··· Dataset extract ···

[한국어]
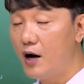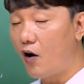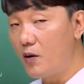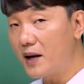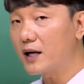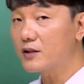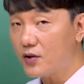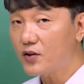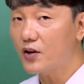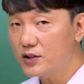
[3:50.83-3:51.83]
얼마나 더
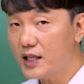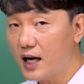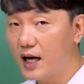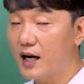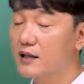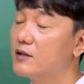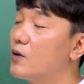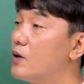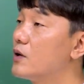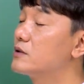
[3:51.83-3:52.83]
섞였느냐
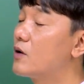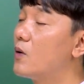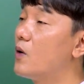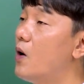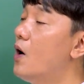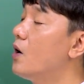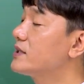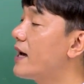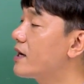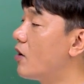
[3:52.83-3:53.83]
그걸, 그걸로
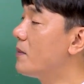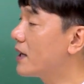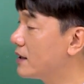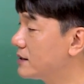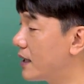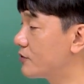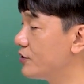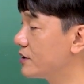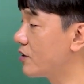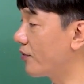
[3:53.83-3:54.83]
차이가 얼마나 나느냐 알 수
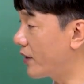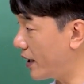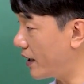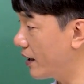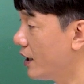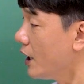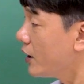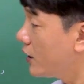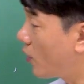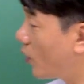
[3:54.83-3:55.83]
있는 건데
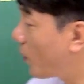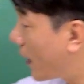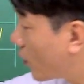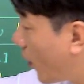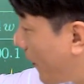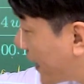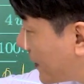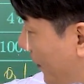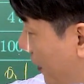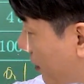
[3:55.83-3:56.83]
이걸로 바로 어,
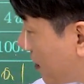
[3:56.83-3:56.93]
118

···

### The problem
The reply should hold every entry above, given again exactly, but not a single picture.

### Reply
[한국어]
[3:50.83-3:51.83]
얼마나 더
[3:51.83-3:52.83]
섞였느냐
[3:52.83-3:53.83]
그걸, 그걸로
[3:53.83-3:54.83]
차이가 얼마나 나느냐 알 수
[3:54.83-3:55.83]
있는 건데
[3:55.83-3:56.83]
이걸로 바로 어,
[3:56.83-3:56.93]
118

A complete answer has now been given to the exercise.